** Opening Recorded data block **

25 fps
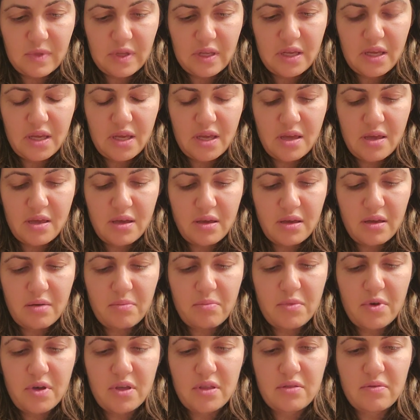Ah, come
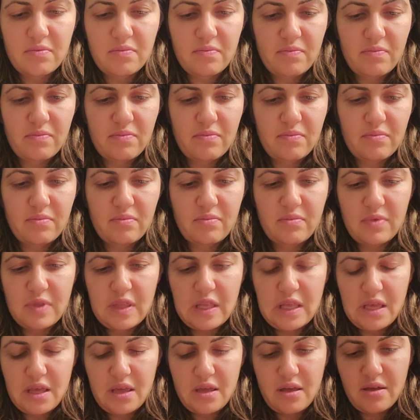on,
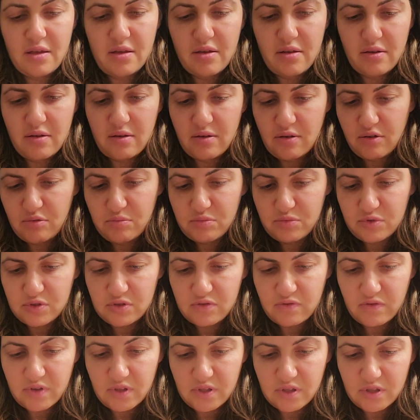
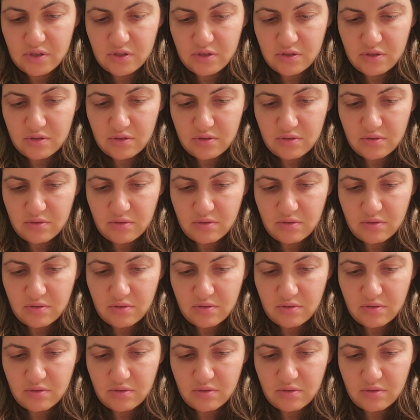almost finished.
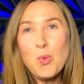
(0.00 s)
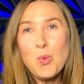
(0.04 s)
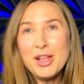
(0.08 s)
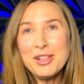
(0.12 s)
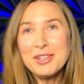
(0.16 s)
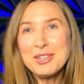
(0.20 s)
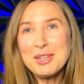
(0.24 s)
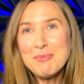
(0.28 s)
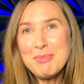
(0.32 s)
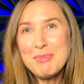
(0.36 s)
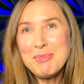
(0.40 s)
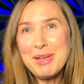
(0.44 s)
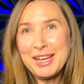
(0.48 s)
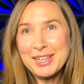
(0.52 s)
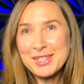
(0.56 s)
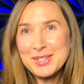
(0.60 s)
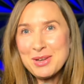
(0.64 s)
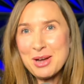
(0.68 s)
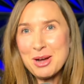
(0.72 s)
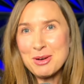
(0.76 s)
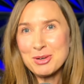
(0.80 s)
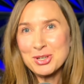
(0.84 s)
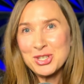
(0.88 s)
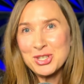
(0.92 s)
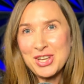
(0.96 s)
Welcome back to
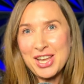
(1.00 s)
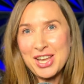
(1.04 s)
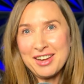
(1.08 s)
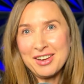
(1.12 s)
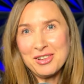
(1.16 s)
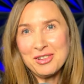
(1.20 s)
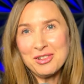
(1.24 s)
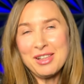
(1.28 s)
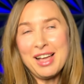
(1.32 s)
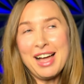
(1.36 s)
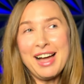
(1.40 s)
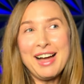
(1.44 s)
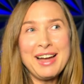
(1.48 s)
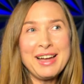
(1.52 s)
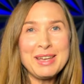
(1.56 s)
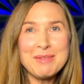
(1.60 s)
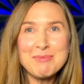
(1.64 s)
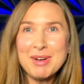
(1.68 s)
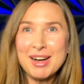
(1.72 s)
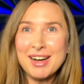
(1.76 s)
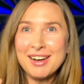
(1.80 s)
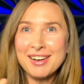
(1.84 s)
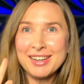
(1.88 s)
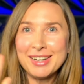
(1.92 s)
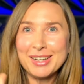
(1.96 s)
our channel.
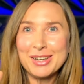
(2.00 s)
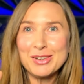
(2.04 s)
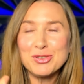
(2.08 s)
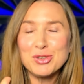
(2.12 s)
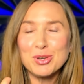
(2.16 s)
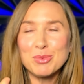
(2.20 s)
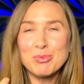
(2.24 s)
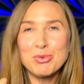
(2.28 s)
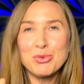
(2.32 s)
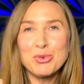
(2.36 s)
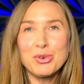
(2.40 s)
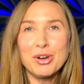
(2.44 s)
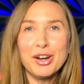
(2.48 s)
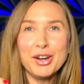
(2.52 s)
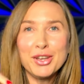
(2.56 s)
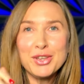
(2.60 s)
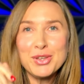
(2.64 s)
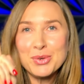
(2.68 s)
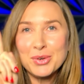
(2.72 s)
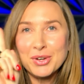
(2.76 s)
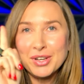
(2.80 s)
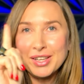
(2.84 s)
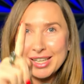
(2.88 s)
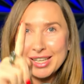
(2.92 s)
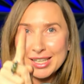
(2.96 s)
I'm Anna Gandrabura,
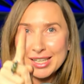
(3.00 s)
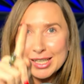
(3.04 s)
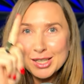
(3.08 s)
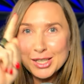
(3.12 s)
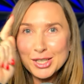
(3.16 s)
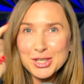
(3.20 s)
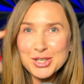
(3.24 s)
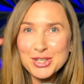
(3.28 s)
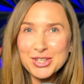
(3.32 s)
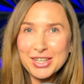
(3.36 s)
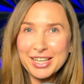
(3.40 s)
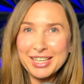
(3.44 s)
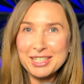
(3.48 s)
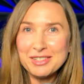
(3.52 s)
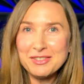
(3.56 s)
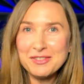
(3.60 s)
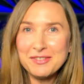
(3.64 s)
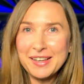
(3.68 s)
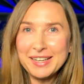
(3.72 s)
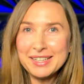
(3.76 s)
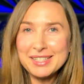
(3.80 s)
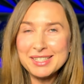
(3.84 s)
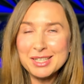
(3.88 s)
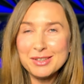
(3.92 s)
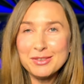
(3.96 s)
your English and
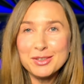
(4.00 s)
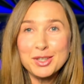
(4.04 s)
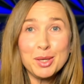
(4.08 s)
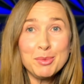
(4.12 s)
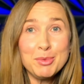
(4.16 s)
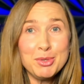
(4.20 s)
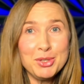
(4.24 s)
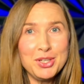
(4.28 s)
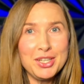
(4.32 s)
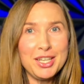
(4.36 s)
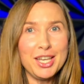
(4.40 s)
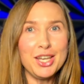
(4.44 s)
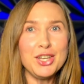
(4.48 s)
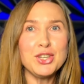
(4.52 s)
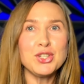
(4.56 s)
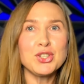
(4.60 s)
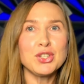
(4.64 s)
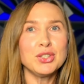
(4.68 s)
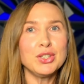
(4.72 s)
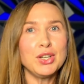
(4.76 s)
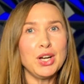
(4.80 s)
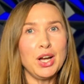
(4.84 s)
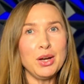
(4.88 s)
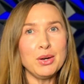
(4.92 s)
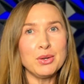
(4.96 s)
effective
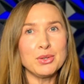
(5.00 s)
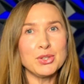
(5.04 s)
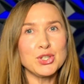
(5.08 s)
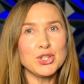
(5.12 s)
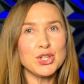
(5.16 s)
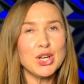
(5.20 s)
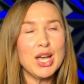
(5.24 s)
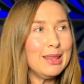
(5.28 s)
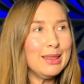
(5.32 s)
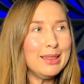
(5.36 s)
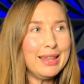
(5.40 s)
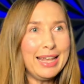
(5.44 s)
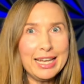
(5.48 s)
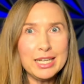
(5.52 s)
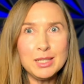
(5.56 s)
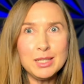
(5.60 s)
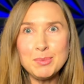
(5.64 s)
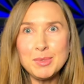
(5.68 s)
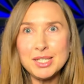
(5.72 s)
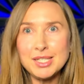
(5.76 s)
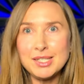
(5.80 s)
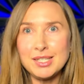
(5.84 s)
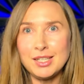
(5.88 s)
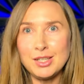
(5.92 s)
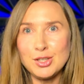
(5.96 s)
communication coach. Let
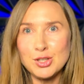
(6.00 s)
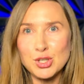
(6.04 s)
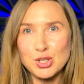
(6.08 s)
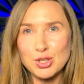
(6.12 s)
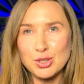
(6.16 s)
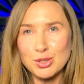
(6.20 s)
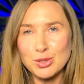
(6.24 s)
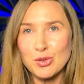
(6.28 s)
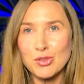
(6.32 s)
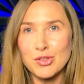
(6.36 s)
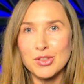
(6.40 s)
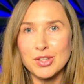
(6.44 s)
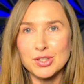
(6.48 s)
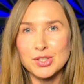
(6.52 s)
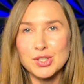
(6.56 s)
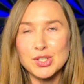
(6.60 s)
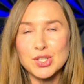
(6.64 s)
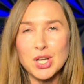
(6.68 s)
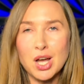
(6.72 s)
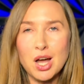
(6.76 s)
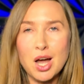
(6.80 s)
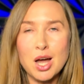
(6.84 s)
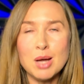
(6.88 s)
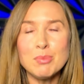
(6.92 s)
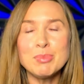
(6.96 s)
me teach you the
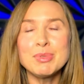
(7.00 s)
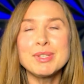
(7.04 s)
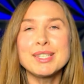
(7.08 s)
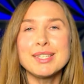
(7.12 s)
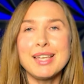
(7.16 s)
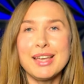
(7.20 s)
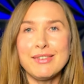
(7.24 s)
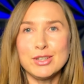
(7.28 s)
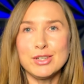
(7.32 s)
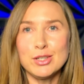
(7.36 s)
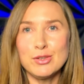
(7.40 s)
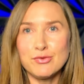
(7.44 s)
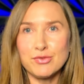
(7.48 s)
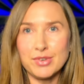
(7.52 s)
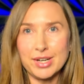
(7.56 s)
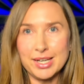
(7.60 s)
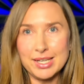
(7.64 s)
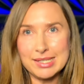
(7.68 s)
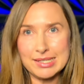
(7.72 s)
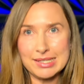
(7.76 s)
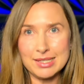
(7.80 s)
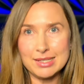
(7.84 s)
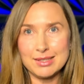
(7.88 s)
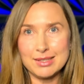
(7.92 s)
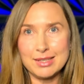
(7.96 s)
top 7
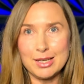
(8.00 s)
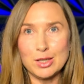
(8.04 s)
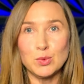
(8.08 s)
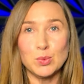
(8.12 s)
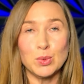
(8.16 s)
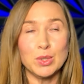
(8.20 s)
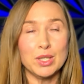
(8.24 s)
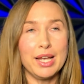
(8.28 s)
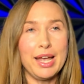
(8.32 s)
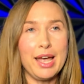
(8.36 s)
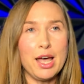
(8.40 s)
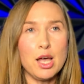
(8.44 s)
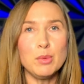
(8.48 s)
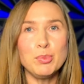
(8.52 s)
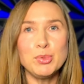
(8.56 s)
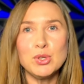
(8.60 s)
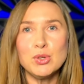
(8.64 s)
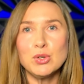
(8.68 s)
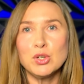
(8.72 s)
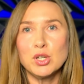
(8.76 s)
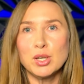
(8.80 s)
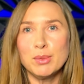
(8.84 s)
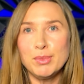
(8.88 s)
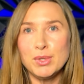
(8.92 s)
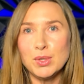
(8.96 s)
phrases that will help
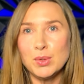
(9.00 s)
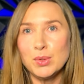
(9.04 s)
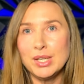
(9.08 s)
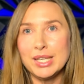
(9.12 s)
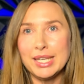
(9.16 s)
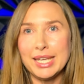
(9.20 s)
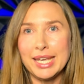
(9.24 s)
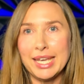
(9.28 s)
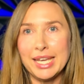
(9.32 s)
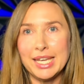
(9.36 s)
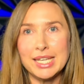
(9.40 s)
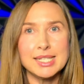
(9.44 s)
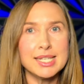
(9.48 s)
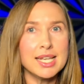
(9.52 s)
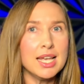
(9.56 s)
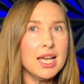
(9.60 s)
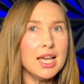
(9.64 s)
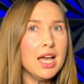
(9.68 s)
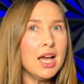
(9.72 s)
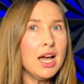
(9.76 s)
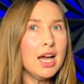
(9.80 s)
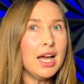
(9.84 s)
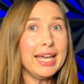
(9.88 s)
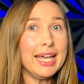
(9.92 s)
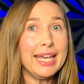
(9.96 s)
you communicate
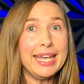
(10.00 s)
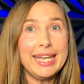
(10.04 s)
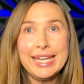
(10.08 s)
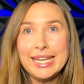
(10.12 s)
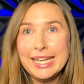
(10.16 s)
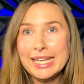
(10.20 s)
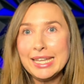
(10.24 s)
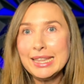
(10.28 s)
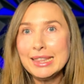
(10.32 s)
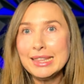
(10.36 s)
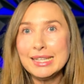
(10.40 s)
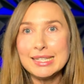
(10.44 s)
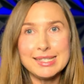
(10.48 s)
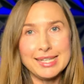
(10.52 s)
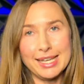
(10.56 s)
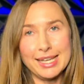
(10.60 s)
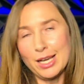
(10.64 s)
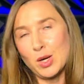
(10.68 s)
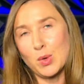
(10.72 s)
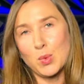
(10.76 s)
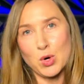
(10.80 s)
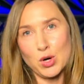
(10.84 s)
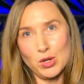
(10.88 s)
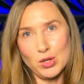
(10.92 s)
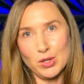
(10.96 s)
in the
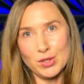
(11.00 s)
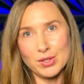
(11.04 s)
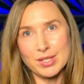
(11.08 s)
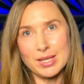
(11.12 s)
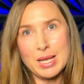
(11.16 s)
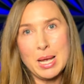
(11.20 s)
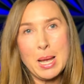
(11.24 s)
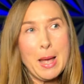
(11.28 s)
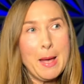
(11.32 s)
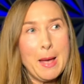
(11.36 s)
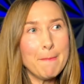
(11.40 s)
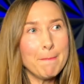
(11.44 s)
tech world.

** Closing Recorded data block **

• _Work item_: Set down a word-for-word copy of the records, dropping any picture.

• _Exercise result_:
25 fps
Ah, come
on,
almost finished.
(0.00 s)
(0.04 s)
(0.08 s)
(0.12 s)
(0.16 s)
(0.20 s)
(0.24 s)
(0.28 s)
(0.32 s)
(0.36 s)
(0.40 s)
(0.44 s)
(0.48 s)
(0.52 s)
(0.56 s)
(0.60 s)
(0.64 s)
(0.68 s)
(0.72 s)
(0.76 s)
(0.80 s)
(0.84 s)
(0.88 s)
(0.92 s)
(0.96 s)
Welcome back to
(1.00 s)
(1.04 s)
(1.08 s)
(1.12 s)
(1.16 s)
(1.20 s)
(1.24 s)
(1.28 s)
(1.32 s)
(1.36 s)
(1.40 s)
(1.44 s)
(1.48 s)
(1.52 s)
(1.56 s)
(1.60 s)
(1.64 s)
(1.68 s)
(1.72 s)
(1.76 s)
(1.80 s)
(1.84 s)
(1.88 s)
(1.92 s)
(1.96 s)
our channel.
(2.00 s)
(2.04 s)
(2.08 s)
(2.12 s)
(2.16 s)
(2.20 s)
(2.24 s)
(2.28 s)
(2.32 s)
(2.36 s)
(2.40 s)
(2.44 s)
(2.48 s)
(2.52 s)
(2.56 s)
(2.60 s)
(2.64 s)
(2.68 s)
(2.72 s)
(2.76 s)
(2.80 s)
(2.84 s)
(2.88 s)
(2.92 s)
(2.96 s)
I'm Anna Gandrabura,
(3.00 s)
(3.04 s)
(3.08 s)
(3.12 s)
(3.16 s)
(3.20 s)
(3.24 s)
(3.28 s)
(3.32 s)
(3.36 s)
(3.40 s)
(3.44 s)
(3.48 s)
(3.52 s)
(3.56 s)
(3.60 s)
(3.64 s)
(3.68 s)
(3.72 s)
(3.76 s)
(3.80 s)
(3.84 s)
(3.88 s)
(3.92 s)
(3.96 s)
your English and
(4.00 s)
(4.04 s)
(4.08 s)
(4.12 s)
(4.16 s)
(4.20 s)
(4.24 s)
(4.28 s)
(4.32 s)
(4.36 s)
(4.40 s)
(4.44 s)
(4.48 s)
(4.52 s)
(4.56 s)
(4.60 s)
(4.64 s)
(4.68 s)
(4.72 s)
(4.76 s)
(4.80 s)
(4.84 s)
(4.88 s)
(4.92 s)
(4.96 s)
effective
(5.00 s)
(5.04 s)
(5.08 s)
(5.12 s)
(5.16 s)
(5.20 s)
(5.24 s)
(5.28 s)
(5.32 s)
(5.36 s)
(5.40 s)
(5.44 s)
(5.48 s)
(5.52 s)
(5.56 s)
(5.60 s)
(5.64 s)
(5.68 s)
(5.72 s)
(5.76 s)
(5.80 s)
(5.84 s)
(5.88 s)
(5.92 s)
(5.96 s)
communication coach. Let
(6.00 s)
(6.04 s)
(6.08 s)
(6.12 s)
(6.16 s)
(6.20 s)
(6.24 s)
(6.28 s)
(6.32 s)
(6.36 s)
(6.40 s)
(6.44 s)
(6.48 s)
(6.52 s)
(6.56 s)
(6.60 s)
(6.64 s)
(6.68 s)
(6.72 s)
(6.76 s)
(6.80 s)
(6.84 s)
(6.88 s)
(6.92 s)
(6.96 s)
me teach you the
(7.00 s)
(7.04 s)
(7.08 s)
(7.12 s)
(7.16 s)
(7.20 s)
(7.24 s)
(7.28 s)
(7.32 s)
(7.36 s)
(7.40 s)
(7.44 s)
(7.48 s)
(7.52 s)
(7.56 s)
(7.60 s)
(7.64 s)
(7.68 s)
(7.72 s)
(7.76 s)
(7.80 s)
(7.84 s)
(7.88 s)
(7.92 s)
(7.96 s)
top 7
(8.00 s)
(8.04 s)
(8.08 s)
(8.12 s)
(8.16 s)
(8.20 s)
(8.24 s)
(8.28 s)
(8.32 s)
(8.36 s)
(8.40 s)
(8.44 s)
(8.48 s)
(8.52 s)
(8.56 s)
(8.60 s)
(8.64 s)
(8.68 s)
(8.72 s)
(8.76 s)
(8.80 s)
(8.84 s)
(8.88 s)
(8.92 s)
(8.96 s)
phrases that will help
(9.00 s)
(9.04 s)
(9.08 s)
(9.12 s)
(9.16 s)
(9.20 s)
(9.24 s)
(9.28 s)
(9.32 s)
(9.36 s)
(9.40 s)
(9.44 s)
(9.48 s)
(9.52 s)
(9.56 s)
(9.60 s)
(9.64 s)
(9.68 s)
(9.72 s)
(9.76 s)
(9.80 s)
(9.84 s)
(9.88 s)
(9.92 s)
(9.96 s)
you communicate
(10.00 s)
(10.04 s)
(10.08 s)
(10.12 s)
(10.16 s)
(10.20 s)
(10.24 s)
(10.28 s)
(10.32 s)
(10.36 s)
(10.40 s)
(10.44 s)
(10.48 s)
(10.52 s)
(10.56 s)
(10.60 s)
(10.64 s)
(10.68 s)
(10.72 s)
(10.76 s)
(10.80 s)
(10.84 s)
(10.88 s)
(10.92 s)
(10.96 s)
in the
(11.00 s)
(11.04 s)
(11.08 s)
(11.12 s)
(11.16 s)
(11.20 s)
(11.24 s)
(11.28 s)
(11.32 s)
(11.36 s)
(11.40 s)
(11.44 s)
tech world.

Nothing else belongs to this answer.